## Required action:
From the records below, set down exactly the lines starting with the line that contains "Frames from a" and going on through the line that contains "Verbatim transcript: on". Nothing else is wanted.

Recorded data:
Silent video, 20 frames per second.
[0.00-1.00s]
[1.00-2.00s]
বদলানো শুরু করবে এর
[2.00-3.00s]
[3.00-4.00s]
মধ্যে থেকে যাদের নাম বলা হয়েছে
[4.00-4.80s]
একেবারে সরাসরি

--

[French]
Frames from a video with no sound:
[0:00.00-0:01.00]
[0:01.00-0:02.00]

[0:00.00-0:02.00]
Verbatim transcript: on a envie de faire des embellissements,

* * *

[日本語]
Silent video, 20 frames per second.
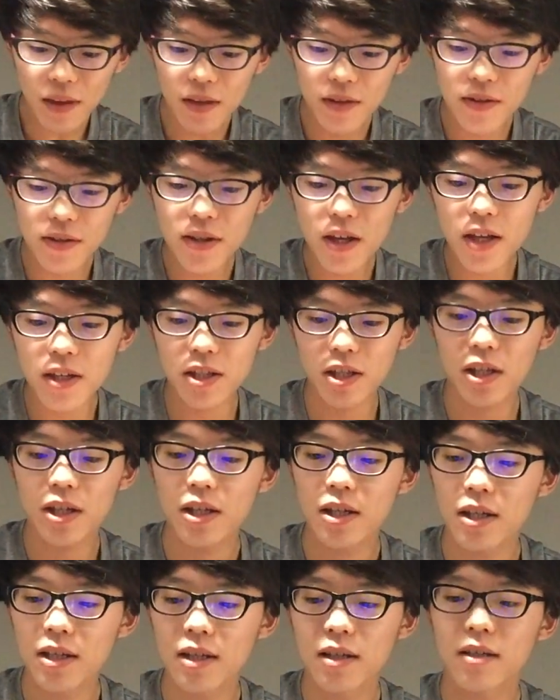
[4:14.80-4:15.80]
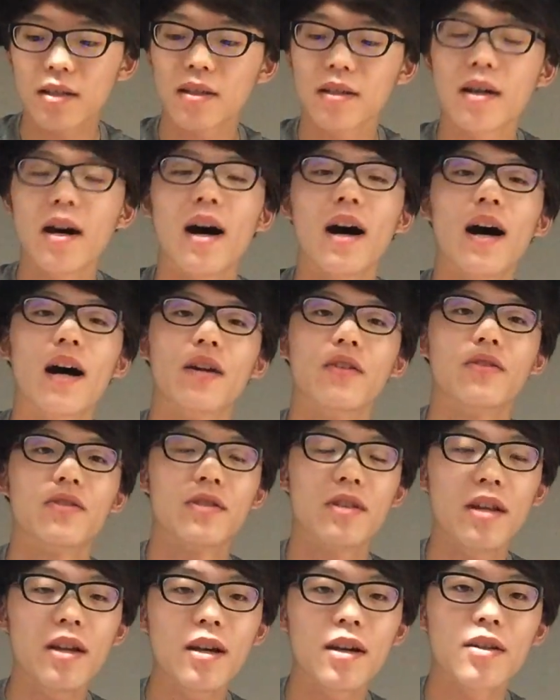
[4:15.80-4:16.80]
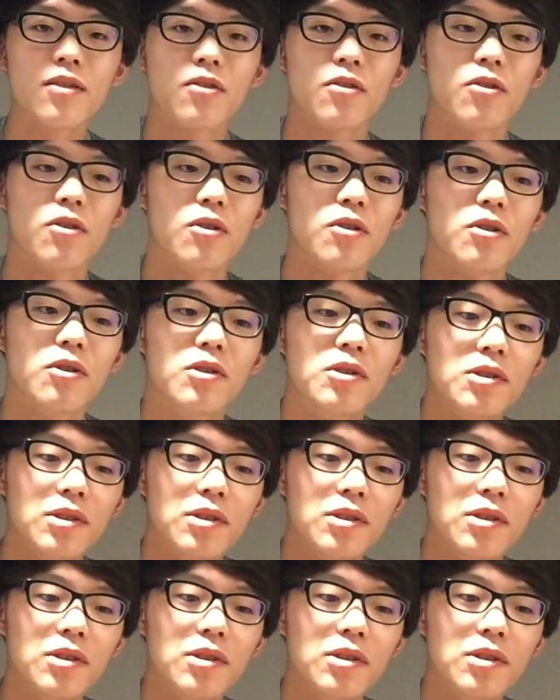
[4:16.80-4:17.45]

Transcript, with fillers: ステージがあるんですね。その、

## Answer to this task:
Frames from a video with no sound:
[0:00.00-0:01.00]
[0:01.00-0:02.00]

[0:00.00-0:02.00]
Verbatim transcript: on a envie de faire des embellissements,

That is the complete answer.